Data for processing Block Start
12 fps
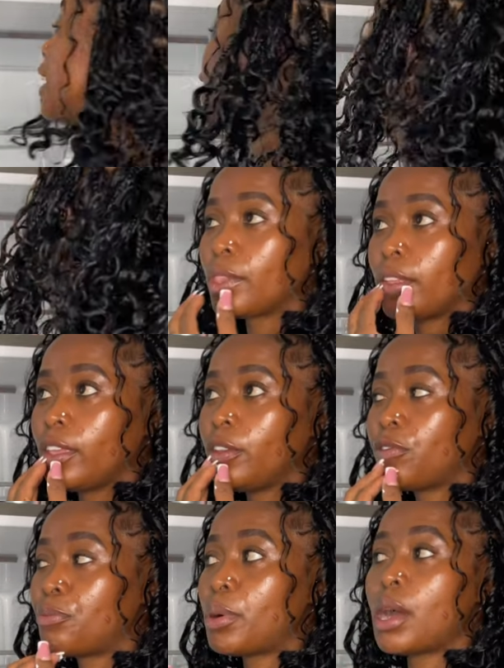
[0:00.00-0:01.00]
guys,
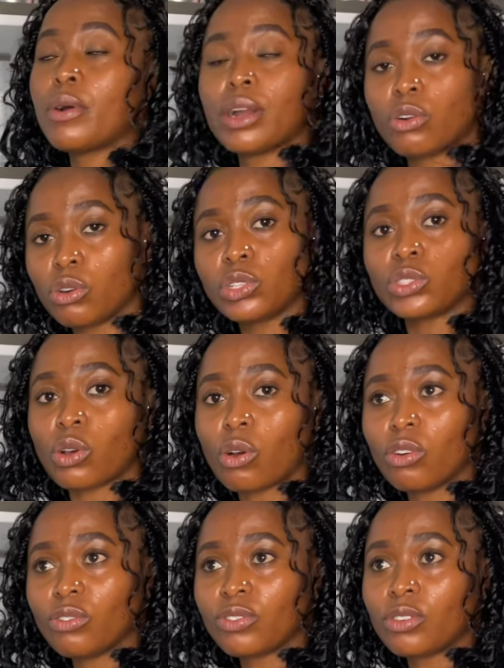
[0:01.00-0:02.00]
if power goes
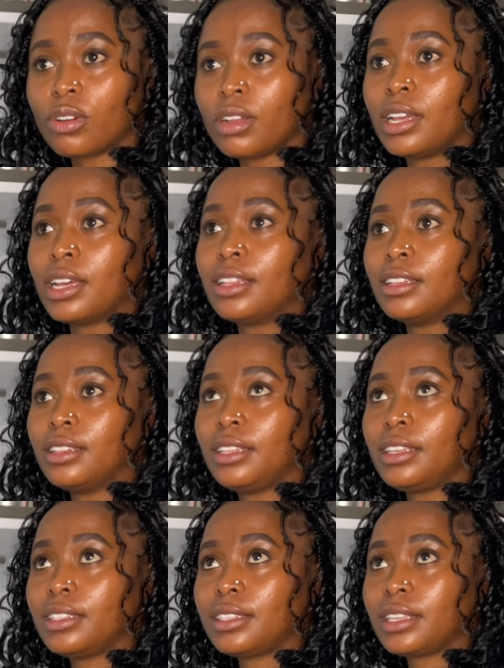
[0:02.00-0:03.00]
off,
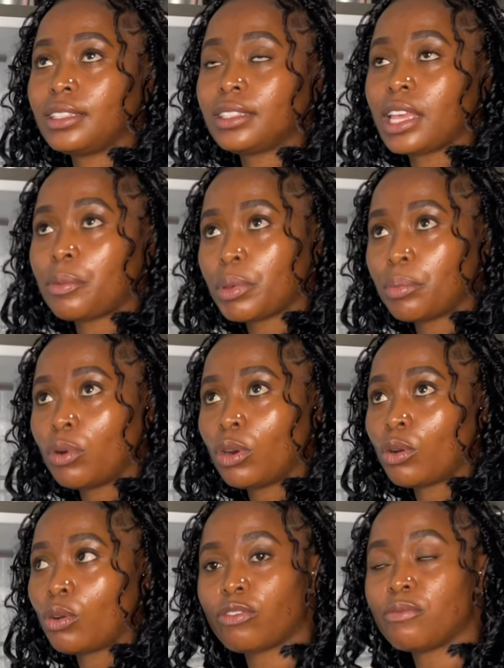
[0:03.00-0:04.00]
this is
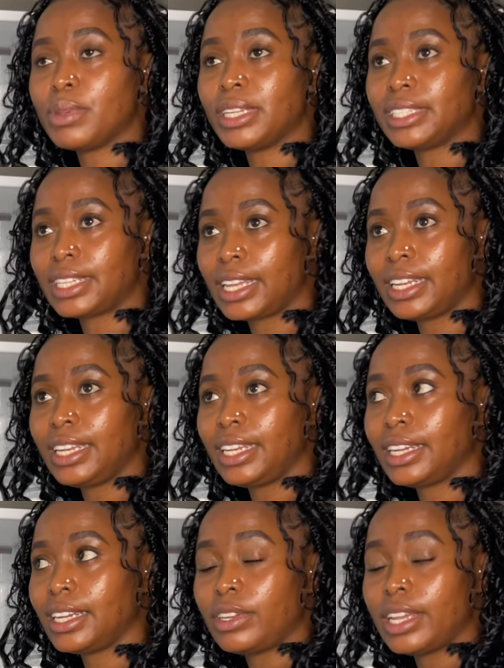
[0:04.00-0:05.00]
capable of
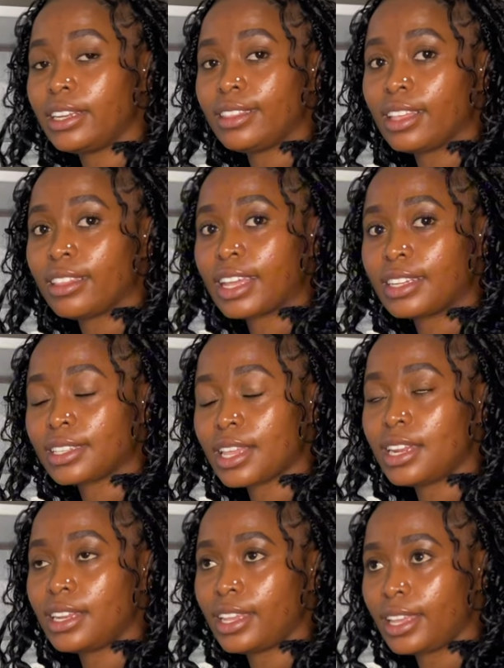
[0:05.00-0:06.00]
maintaining anything that's
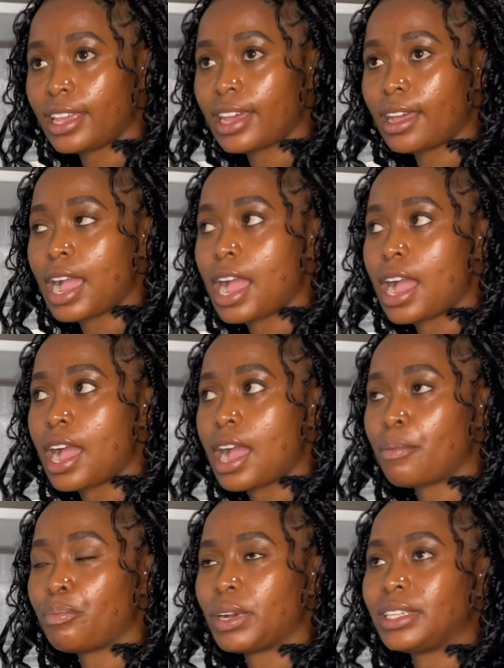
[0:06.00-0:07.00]
in here
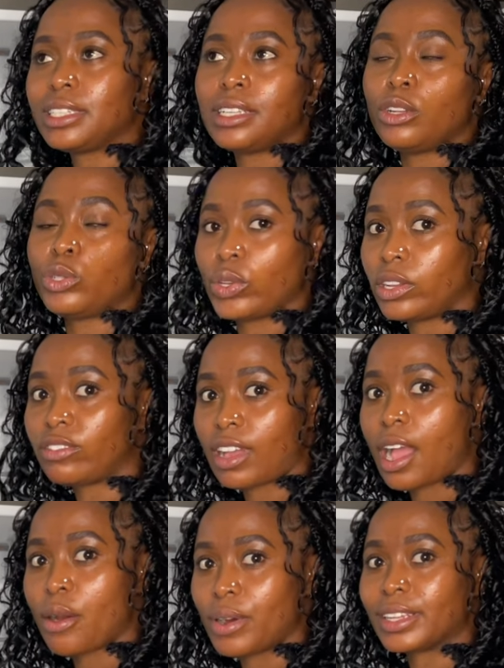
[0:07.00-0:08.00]
up until 12
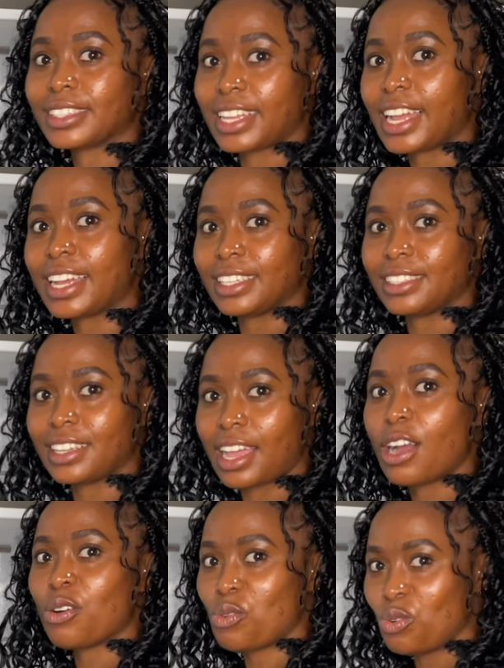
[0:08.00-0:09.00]
hours. Guys,
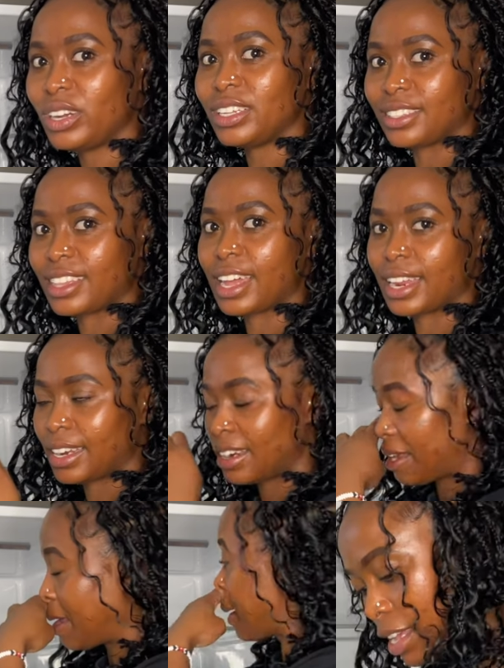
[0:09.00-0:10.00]
how cool is that?
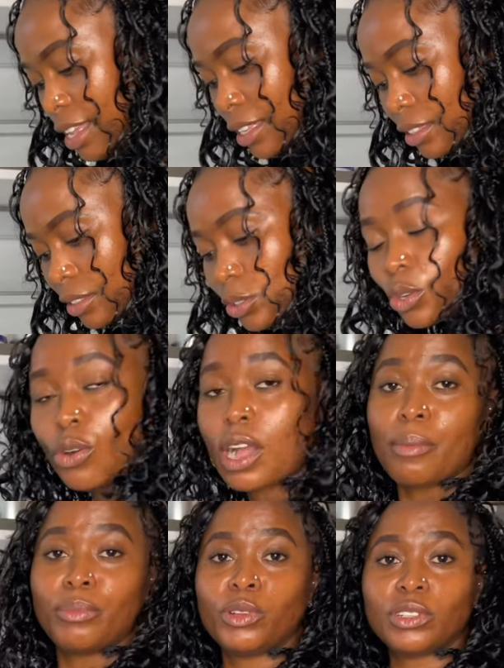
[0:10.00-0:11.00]
So
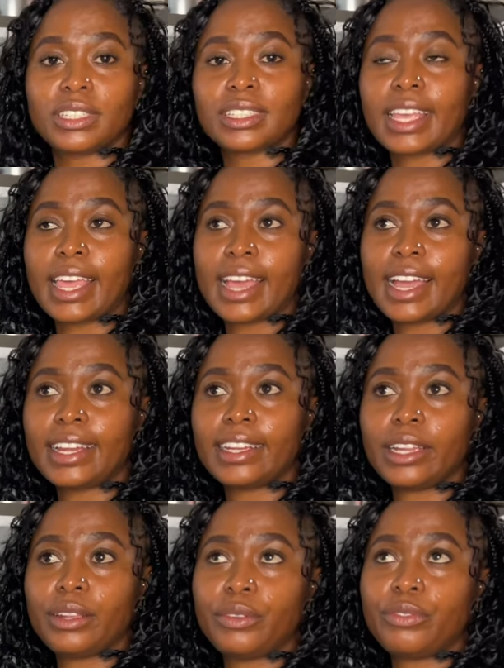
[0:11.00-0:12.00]
I'm not
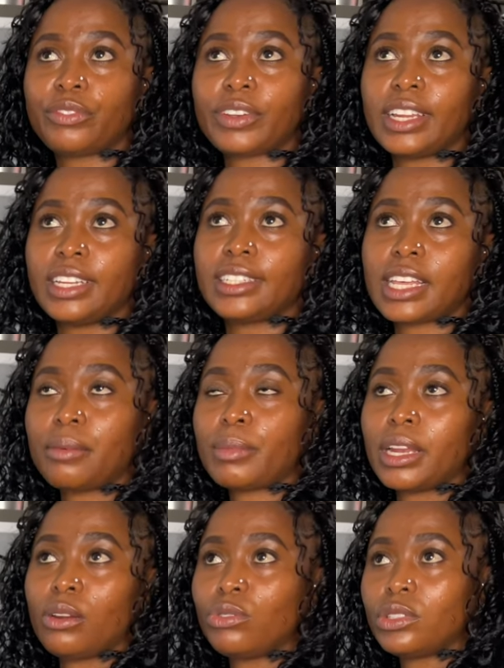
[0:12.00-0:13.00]
scared if anytime
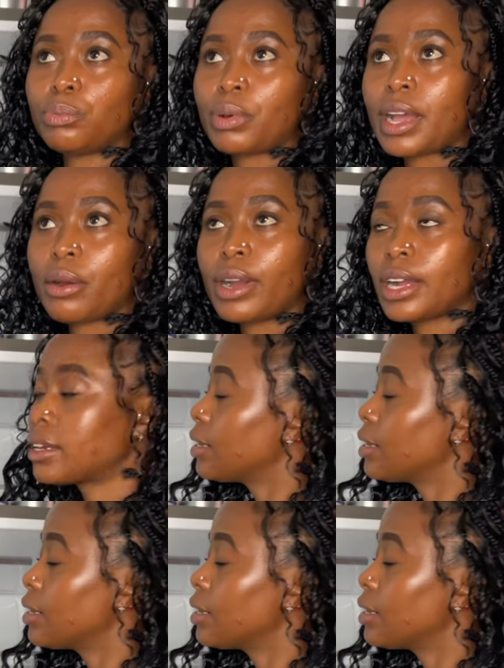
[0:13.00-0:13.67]
I lose power.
Data for processing Block End
Work request: Copy out the entries exactly. No pictures.

Reply to the exercise:
12 fps
[0:00.00-0:01.00]
guys,
[0:01.00-0:02.00]
if power goes
[0:02.00-0:03.00]
off,
[0:03.00-0:04.00]
this is
[0:04.00-0:05.00]
capable of
[0:05.00-0:06.00]
maintaining anything that's
[0:06.00-0:07.00]
in here
[0:07.00-0:08.00]
up until 12
[0:08.00-0:09.00]
hours. Guys,
[0:09.00-0:10.00]
how cool is that?
[0:10.00-0:11.00]
So
[0:11.00-0:12.00]
I'm not
[0:12.00-0:13.00]
scared if anytime
[0:13.00-0:13.67]
I lose power.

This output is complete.